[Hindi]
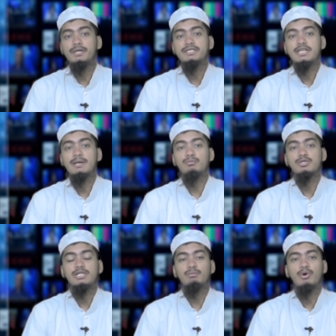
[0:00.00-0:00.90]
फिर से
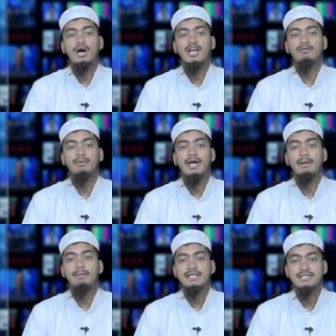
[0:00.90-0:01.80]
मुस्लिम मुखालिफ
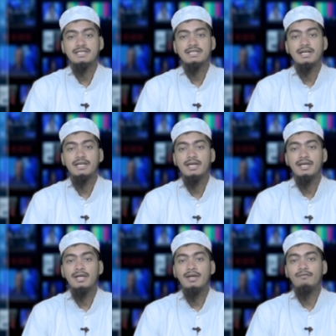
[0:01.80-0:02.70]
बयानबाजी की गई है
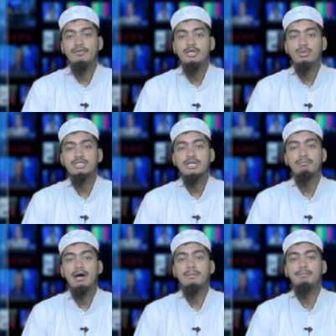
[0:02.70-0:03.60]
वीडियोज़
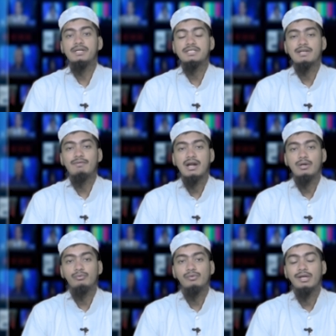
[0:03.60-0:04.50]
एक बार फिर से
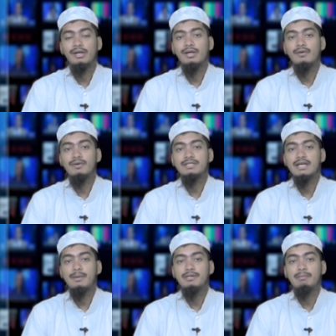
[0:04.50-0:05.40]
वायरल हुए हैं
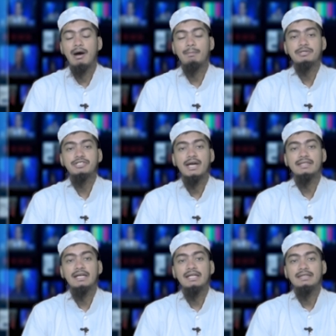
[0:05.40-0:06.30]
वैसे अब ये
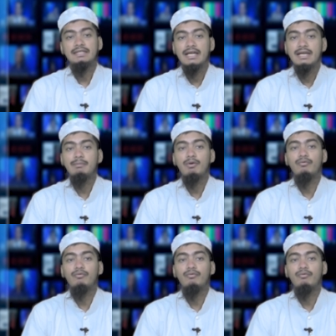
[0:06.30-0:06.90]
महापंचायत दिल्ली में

.....

_Task prompt_. Print all of the records shown above exactly, leaving out each picture.

_Exercise result_.
[Hindi]
[0:00.00-0:00.90]
फिर से
[0:00.90-0:01.80]
मुस्लिम मुखालिफ
[0:01.80-0:02.70]
बयानबाजी की गई है
[0:02.70-0:03.60]
वीडियोज़
[0:03.60-0:04.50]
एक बार फिर से
[0:04.50-0:05.40]
वायरल हुए हैं
[0:05.40-0:06.30]
वैसे अब ये
[0:06.30-0:06.90]
महापंचायत दिल्ली में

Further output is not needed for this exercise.